I'm trying to load html file from a Amazon URL to extract the product price using a simple php function on Yii.
I started to get the entire file with php function file_get_contents, and than extract only the price from my html file with DOM.
I'm using a DOM parser to read the HTML file. It has convenient functions to read the tags of a html file. This is the parser:
http://simplehtmldom.sourceforge.net/
The URL that php analyze can be of amazon.com, amazon.co.uk, amazon.it, etc. In the future this feature will be used also to analyze other url different from Amazon.

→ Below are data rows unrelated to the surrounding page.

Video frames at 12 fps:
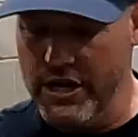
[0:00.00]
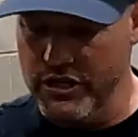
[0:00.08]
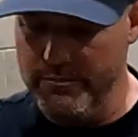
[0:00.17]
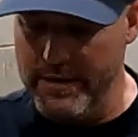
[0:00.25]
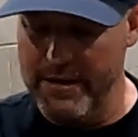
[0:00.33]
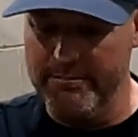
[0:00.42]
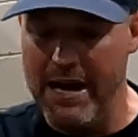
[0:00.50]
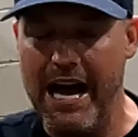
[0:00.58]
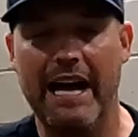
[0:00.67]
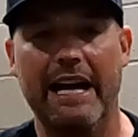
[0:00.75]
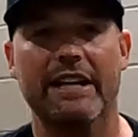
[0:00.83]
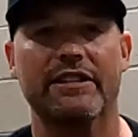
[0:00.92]
and you'll be
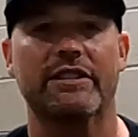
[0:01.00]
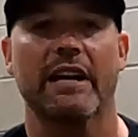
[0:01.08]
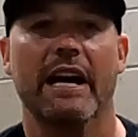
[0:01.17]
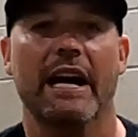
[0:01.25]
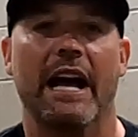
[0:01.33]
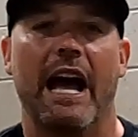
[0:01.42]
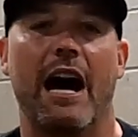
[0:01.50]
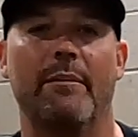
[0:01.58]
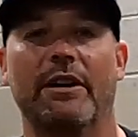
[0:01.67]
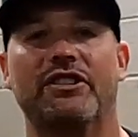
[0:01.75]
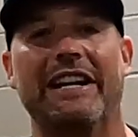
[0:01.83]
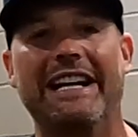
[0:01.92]
amazed how
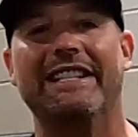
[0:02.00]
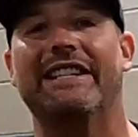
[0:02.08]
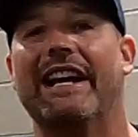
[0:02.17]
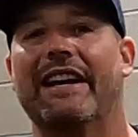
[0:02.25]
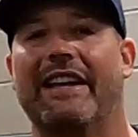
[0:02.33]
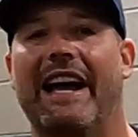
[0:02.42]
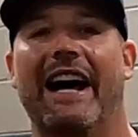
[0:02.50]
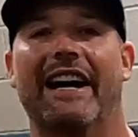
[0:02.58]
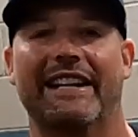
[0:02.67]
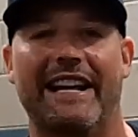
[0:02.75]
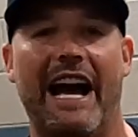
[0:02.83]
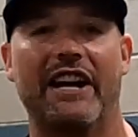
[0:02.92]
much easier they are
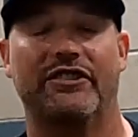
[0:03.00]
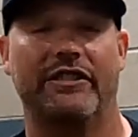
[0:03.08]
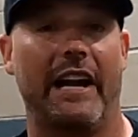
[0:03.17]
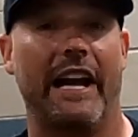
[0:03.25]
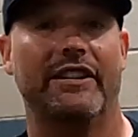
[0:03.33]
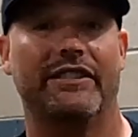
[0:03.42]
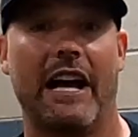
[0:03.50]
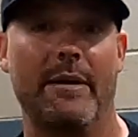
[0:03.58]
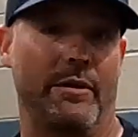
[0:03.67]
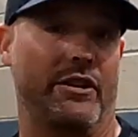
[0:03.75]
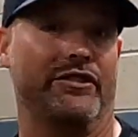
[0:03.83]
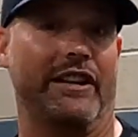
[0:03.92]
to catch the next day
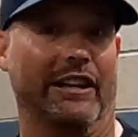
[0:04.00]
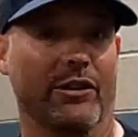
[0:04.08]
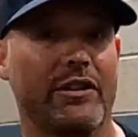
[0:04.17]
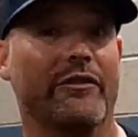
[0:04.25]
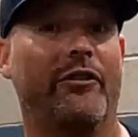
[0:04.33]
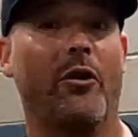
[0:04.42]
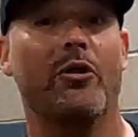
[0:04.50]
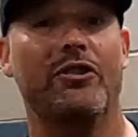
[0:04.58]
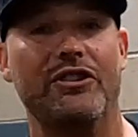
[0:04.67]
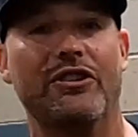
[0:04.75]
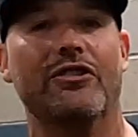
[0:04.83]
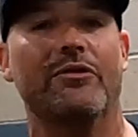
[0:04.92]
because they're looking forward
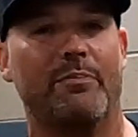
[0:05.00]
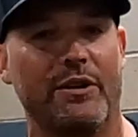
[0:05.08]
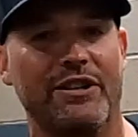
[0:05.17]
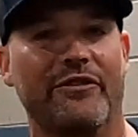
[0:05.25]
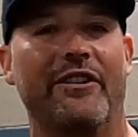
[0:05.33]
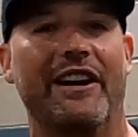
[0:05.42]
to you putting your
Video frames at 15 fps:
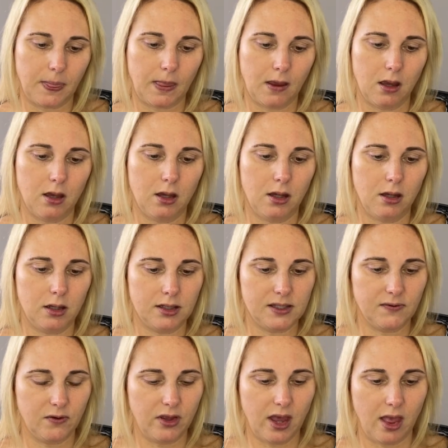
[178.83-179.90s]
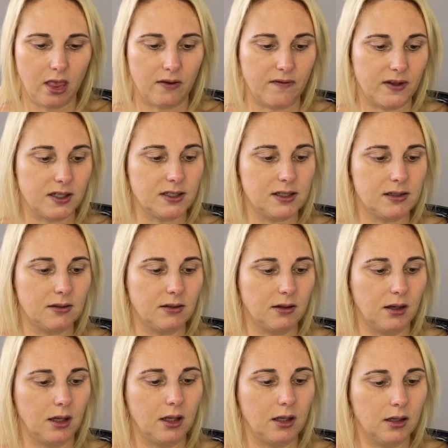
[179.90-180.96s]
and it's for the elephants.
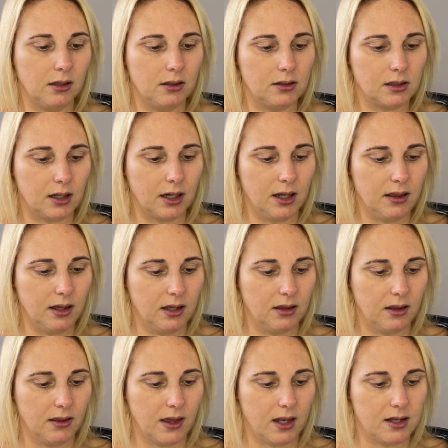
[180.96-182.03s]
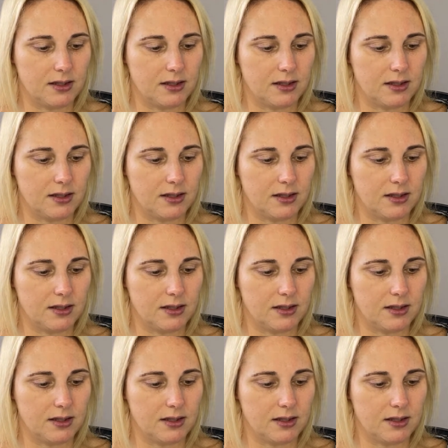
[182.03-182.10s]
And I think that that is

I created a simple function, that from a URL, extract the price, here it is:
public function findAmazonPriceFromUrl($url) {
Yii::import('ext.HtmlDOMParser.*');
require_once('simple_html_dom.php');
$html = file_get_html($url);
$item = $html->getElementsById('actualPriceValue');
if ($item) {
$price = $item[0]->firstChild()->innertext;
} else {
$item = $html->getElementsById('current-price');
$price = $item[0]->innertext;
}
return $price;
}
The file_get_html function is the following:
function file_get_html($url) {
$dom = new simple_html_dom();
$contents = file_get_contents($url);
if (empty($contents) || strlen($contents) > MAX_FILE_SIZE) {
return false;
}
$dom->load($contents);
return $dom;
}
I noticed that after a few request (various links), I always get an error from the server (Error 500). I checked my apache log file, but everything is good.
Amazon could block my requests after certain time? How can i fix it?
Thanks in advance for the help
I had same problem and this is my fix: I run script again if image is not parsed. image is parsed first in my php script so I check if it works and amazon gives information. I hope it helps.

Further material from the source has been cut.